Born in Memphis, Tennessee on March 23, 1873, Barron G. Collier quit school at 16 and was a successful business owner at age 20. By the age of 26, he had amassed his first million by selling advertising card franchises to the nation's trolley, train and subway lines. Based in New York City, Collier's Consolidated Street Railway Advertising Company led the market in mass transit advertising with affiliates in over 70 American Cities, Canada, and Cuba. Collier married Juliet Gordon Carnes, a Memphis girl, in 1907. The couple had three sons who later carried on their father's empire.
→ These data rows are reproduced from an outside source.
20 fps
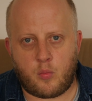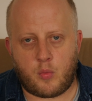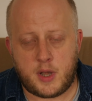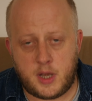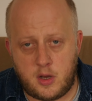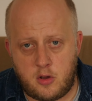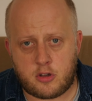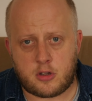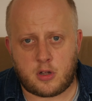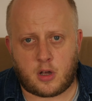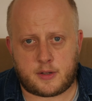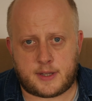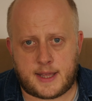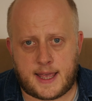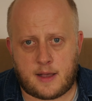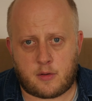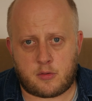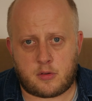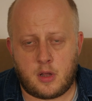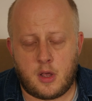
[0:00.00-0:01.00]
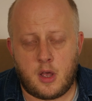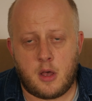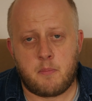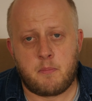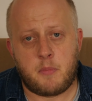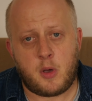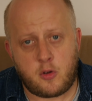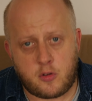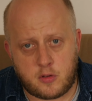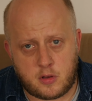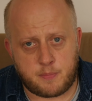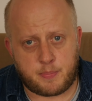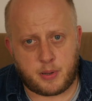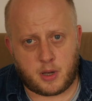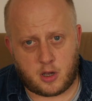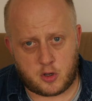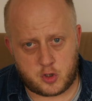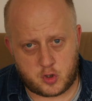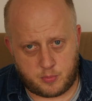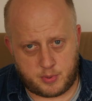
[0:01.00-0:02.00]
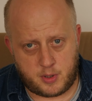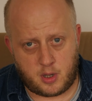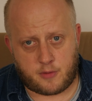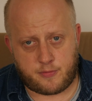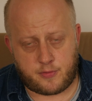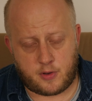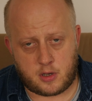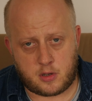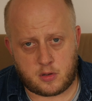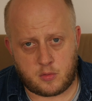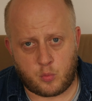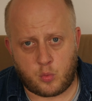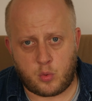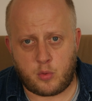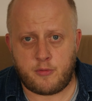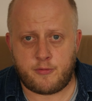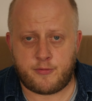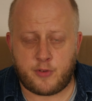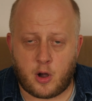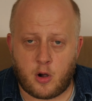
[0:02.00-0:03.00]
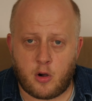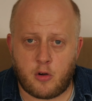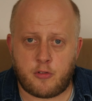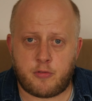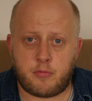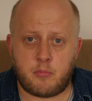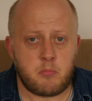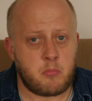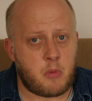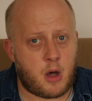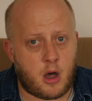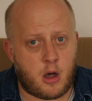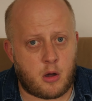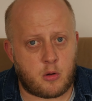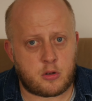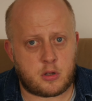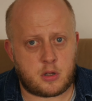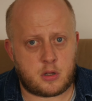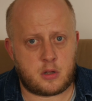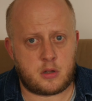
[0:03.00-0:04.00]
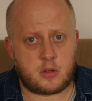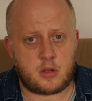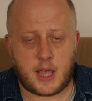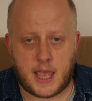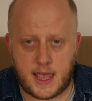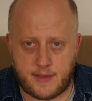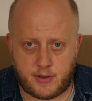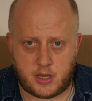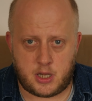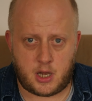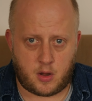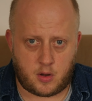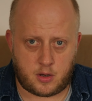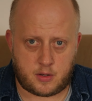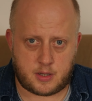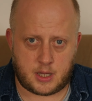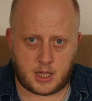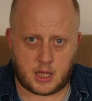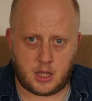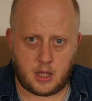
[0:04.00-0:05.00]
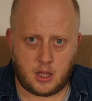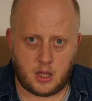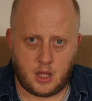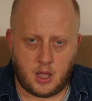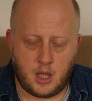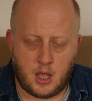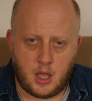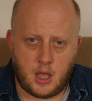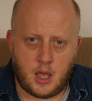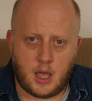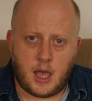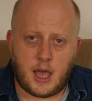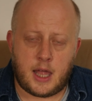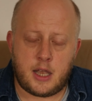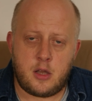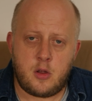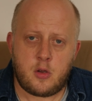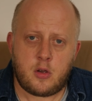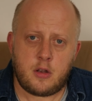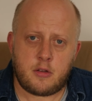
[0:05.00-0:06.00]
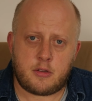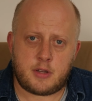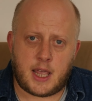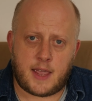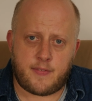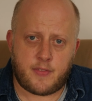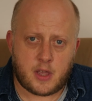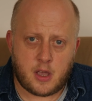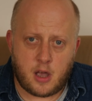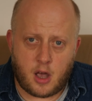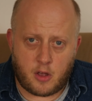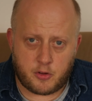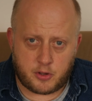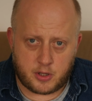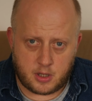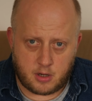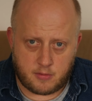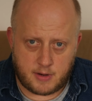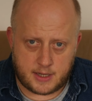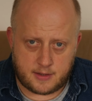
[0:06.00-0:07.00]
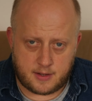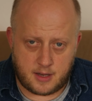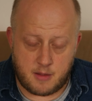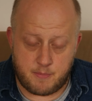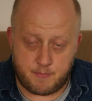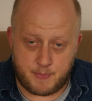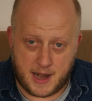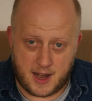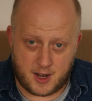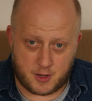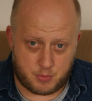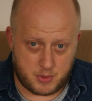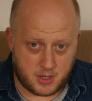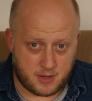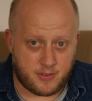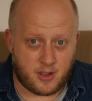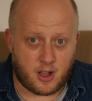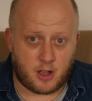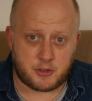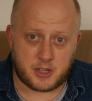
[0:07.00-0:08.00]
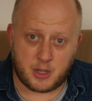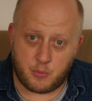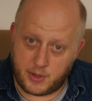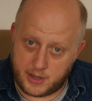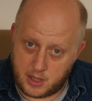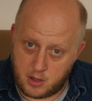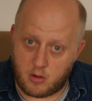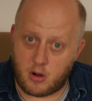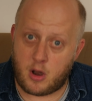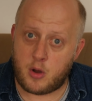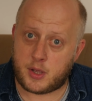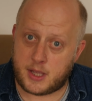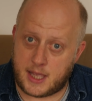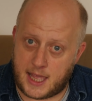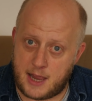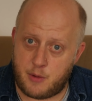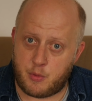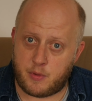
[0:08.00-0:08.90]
When you start out, most of the parts you'll be offered will involve mild to heavy nudity, and you can save the casting director the embarrassment of asking whether you're okay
In 1911, Barron Collier visited Useppa Island off the Fort Myers coast. He was immediately captivated by the region's subtropical landscapes, warm climate and golden sunshine. Over the next decade Collier accumulated over a million acres of of land in southwest Florida, making him the largest landowner in the state. His holdings stretched from the Ten Thousand Islands coastal area northward to Useppa Island and inland from what is now Naples into the Everglades and Big Cypress areas. He owned 90% of Marco Island.
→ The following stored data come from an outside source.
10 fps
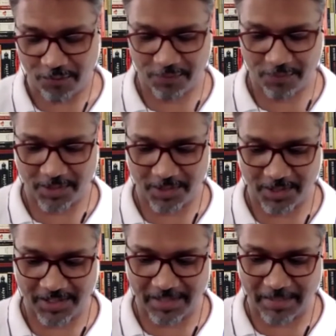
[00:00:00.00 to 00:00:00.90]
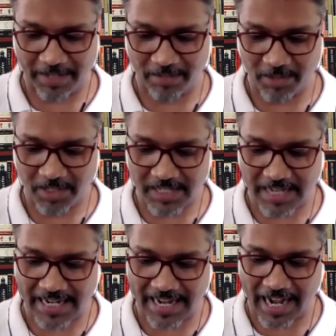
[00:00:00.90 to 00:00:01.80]
the metaverse
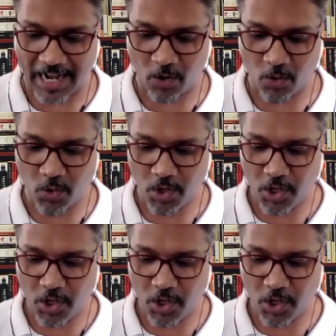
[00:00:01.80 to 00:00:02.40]
and howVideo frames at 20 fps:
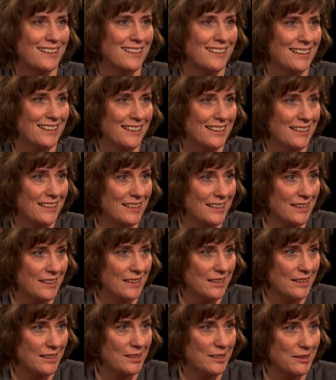And we're going
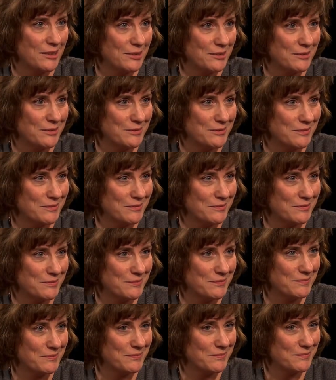to have to leave it there.
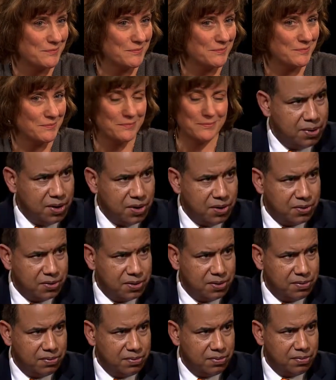Thank you
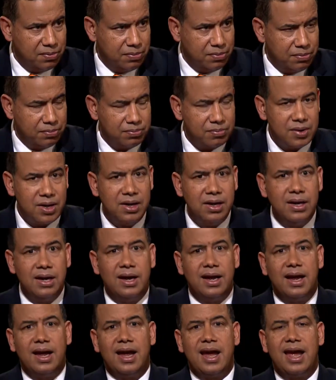both.
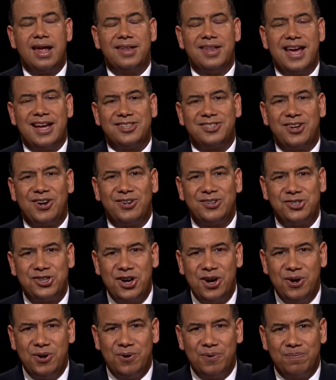And that's our
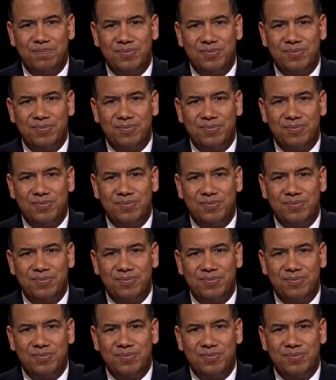show.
Envisioning a vacation, agricultural and environmental paradise on Florida's last frontier, Barron Collier invested millions of dollars to transform and develop his untouched tracts of wilderness. He was instrumental in early efforts to drain the Everglades and he helped build the Tamiami Trail. When road construction on the western side of the Trail faced financial difficulties, Collier agreed to finish the highway on the condition that a new county be named in his honor. The Florida State Legislature obliged, creating Collier County on May 8, 1923, with Everglades (later Everglades City) as the County seat. Collier also established luxury hotels, resorts and exclusive fishing clubs in southwest Florida.
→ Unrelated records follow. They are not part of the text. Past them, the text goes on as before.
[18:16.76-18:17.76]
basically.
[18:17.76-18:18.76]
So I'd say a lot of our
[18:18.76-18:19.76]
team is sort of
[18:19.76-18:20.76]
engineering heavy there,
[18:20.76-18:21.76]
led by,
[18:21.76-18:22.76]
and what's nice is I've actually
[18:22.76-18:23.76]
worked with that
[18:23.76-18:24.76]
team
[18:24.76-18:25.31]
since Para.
Barron Collier died on March 13, 1939, at the age of 66; he was Florida's largest landowner at the time of his death. In 1947, land that Collier had hoped to turn into a nature preserve was turned over to the state for management as a state park. Collier-Seminole State Park opened in 1947, offering visitors a glimpse of the natural, untamed beauty that had captivated the young advertising baron almost 100 years ago.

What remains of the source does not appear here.